Kebetulan kedua guru tersebut masih lajang, maka aku sering dibully di kelas, dikatain kesayangan. Penyebabnya adalah karena aku selalu menjawab dengan benar soal-soal yang diberikan, bahkan PR-ku selalu kelar. Ketika itu murid sangat patuh pada wejangan guru, salah satunya adalah tidak boleh mencontek, maka aku tidak pernah memberikan contekan pada kawan sekelas, dan mereka juga tidak pernah meminta. Apakah ini disebut ego? Aku tidak tahu.
Guru bahasa Inggrisku seorang lelaki muda berkulit putih, wajah oriental, ramah, rapi. Aku sangat suka Ketika melihat beliau mengucapkan kata-kata dalam Bahasa Inggris, mungkin kalau mau dibandingkan dengan native speaker tidak jauh beda. Beliau marga Siregar, sebuah marga yang secara turun temurun diyakini adalah saudara kandung kami, para boru Nainggolan. Sebab itulah aku sangat marah ketika kawan sekelas menyebutku kesayangan pak MRR. Dulu, istilah kesayangan itu identik dengan kekasih, wajar dong aku marah.
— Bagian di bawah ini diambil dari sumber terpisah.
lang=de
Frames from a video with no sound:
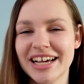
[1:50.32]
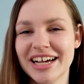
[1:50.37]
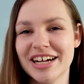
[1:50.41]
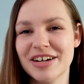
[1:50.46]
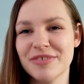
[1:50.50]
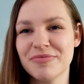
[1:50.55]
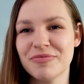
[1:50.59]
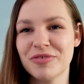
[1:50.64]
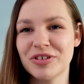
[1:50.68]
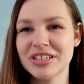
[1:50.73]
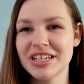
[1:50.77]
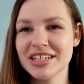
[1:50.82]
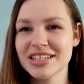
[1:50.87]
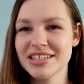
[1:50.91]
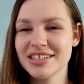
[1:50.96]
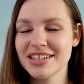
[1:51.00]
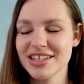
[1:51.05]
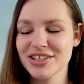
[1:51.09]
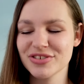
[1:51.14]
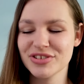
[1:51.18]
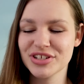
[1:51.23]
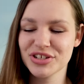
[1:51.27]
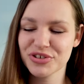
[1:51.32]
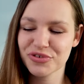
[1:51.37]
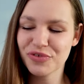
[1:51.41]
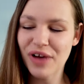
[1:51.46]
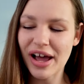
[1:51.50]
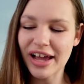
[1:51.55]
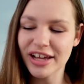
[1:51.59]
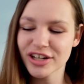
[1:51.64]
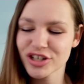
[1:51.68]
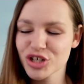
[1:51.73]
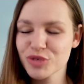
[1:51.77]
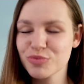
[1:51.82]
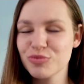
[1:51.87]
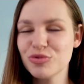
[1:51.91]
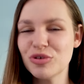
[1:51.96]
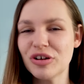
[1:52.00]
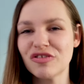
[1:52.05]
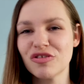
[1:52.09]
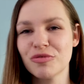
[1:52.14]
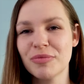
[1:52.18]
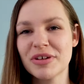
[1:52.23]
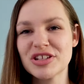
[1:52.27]
Ähm, und das sind dann so diese feinen
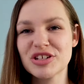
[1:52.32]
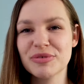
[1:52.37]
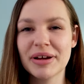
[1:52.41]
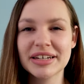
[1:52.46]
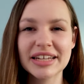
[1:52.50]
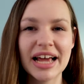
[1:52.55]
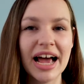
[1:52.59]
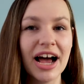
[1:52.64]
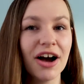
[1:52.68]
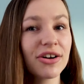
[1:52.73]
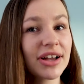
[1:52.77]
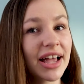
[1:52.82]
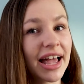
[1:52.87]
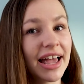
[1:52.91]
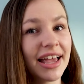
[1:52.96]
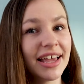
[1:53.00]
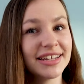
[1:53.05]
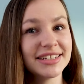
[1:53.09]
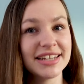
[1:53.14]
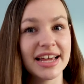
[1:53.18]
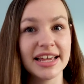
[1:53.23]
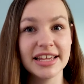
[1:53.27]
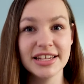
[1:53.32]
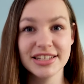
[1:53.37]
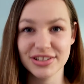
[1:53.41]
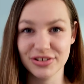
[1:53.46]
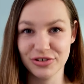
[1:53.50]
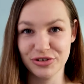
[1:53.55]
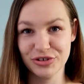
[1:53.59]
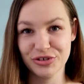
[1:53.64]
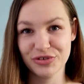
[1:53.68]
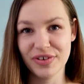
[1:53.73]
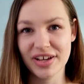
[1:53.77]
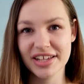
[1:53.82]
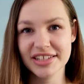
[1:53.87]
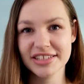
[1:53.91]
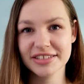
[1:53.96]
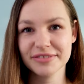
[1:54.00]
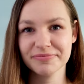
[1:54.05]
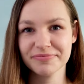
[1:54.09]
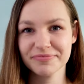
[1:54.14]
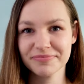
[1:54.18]
Spuren, wo man so merkt, ah, okay, da ist irgendwas.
Tentang guru matematikaku, pak T. Sianipar, lelaki berwajah datar dengan tinggi lebih dari 170 cm. Setiap kali masuk kelas, beliau memandang muridnya satu persatu, kemudian menagih PR. Barangkali karena sedemikian takutnya terhadap sosok guru tersebut, maka kawan-kawanku malah tidak mampu mencerna dengan baik ilmu yang diajarkan beliau. Aku sendiri, sedari SD sudah ditempa oleh guru-guru yang tegas, pintar, dan disiplin, tidak membuatku menghindari pelajaran Matematika. Beliau selalu menyebutku kutilang, ketika menyuruhku maju ke depan untuk menuliskan jawaban dari soal-soal yang diberikan. Yang membuatku agak nelangsa, kutilang itu akronim dari kurus tinggi langsing. Sebab, aku paling iri melihat tubuh kawan-kawanku yang agak gempal, dibanding tubuhku yang kurang dari 30 kg. Andai waktu bisa diputar, sebab tubuhku dulu tak begini.